# [ABOUT THIS EXERCISE]
The answer must be a single number: the count of lines in the data below that hold the word "video".

# [EXTRACTED MATERIAL]
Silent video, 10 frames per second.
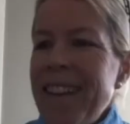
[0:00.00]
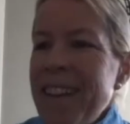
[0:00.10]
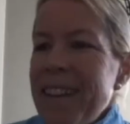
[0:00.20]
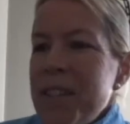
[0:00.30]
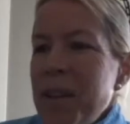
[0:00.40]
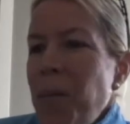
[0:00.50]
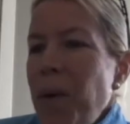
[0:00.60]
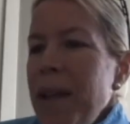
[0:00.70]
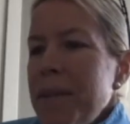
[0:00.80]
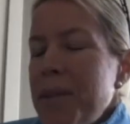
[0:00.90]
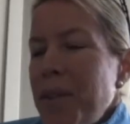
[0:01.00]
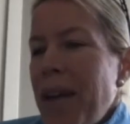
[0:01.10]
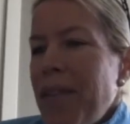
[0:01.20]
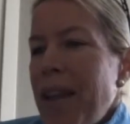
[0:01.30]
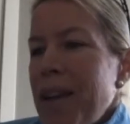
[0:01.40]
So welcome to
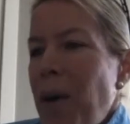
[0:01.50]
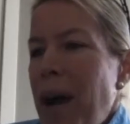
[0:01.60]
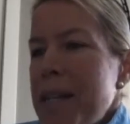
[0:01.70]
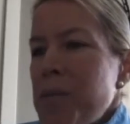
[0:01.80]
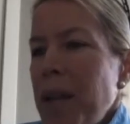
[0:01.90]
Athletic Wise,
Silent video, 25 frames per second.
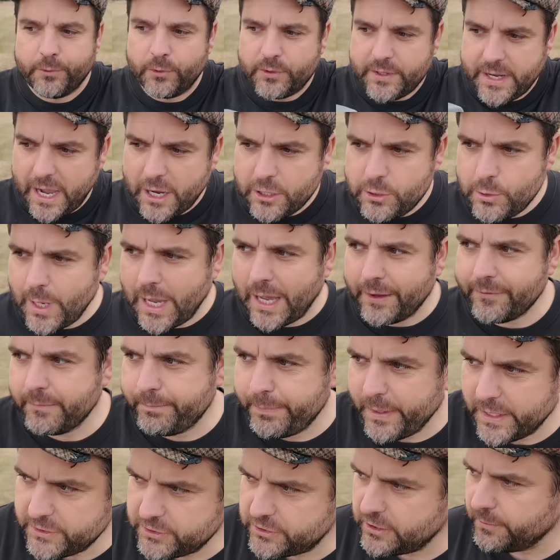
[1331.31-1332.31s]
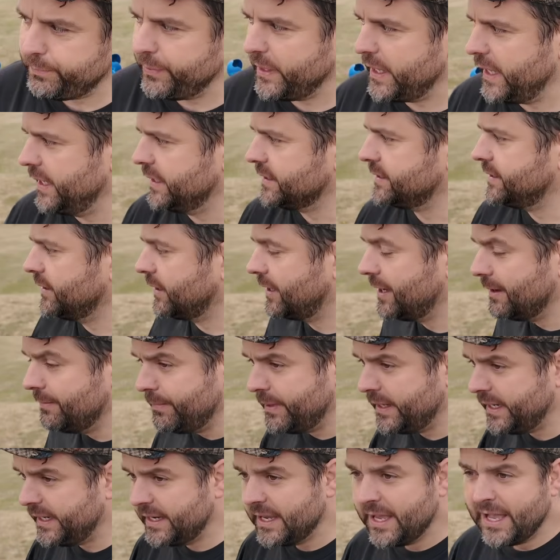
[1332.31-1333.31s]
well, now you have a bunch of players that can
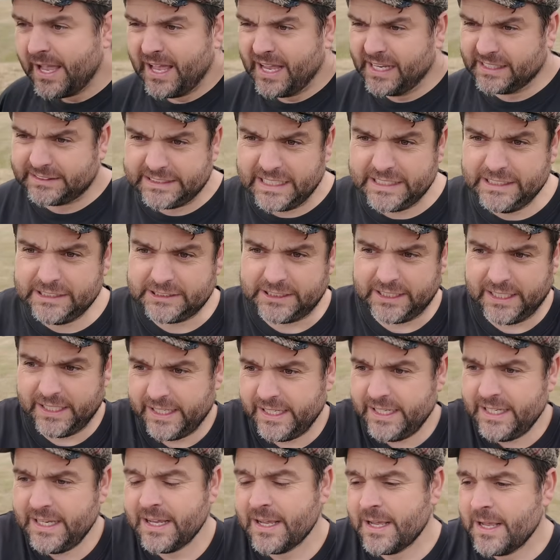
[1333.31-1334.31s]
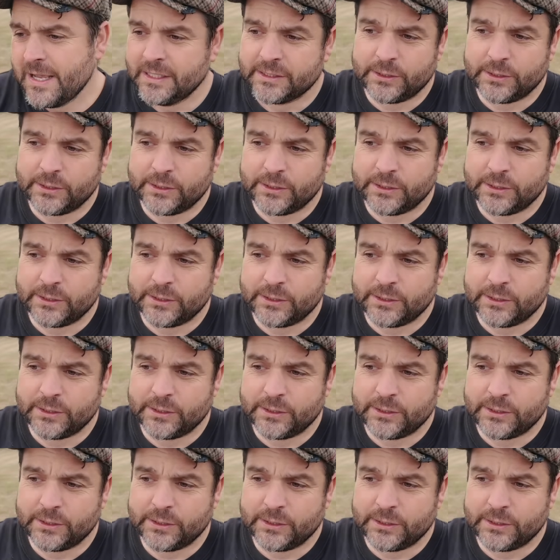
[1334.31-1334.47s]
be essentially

# [RESULT FOR THIS TASK]
2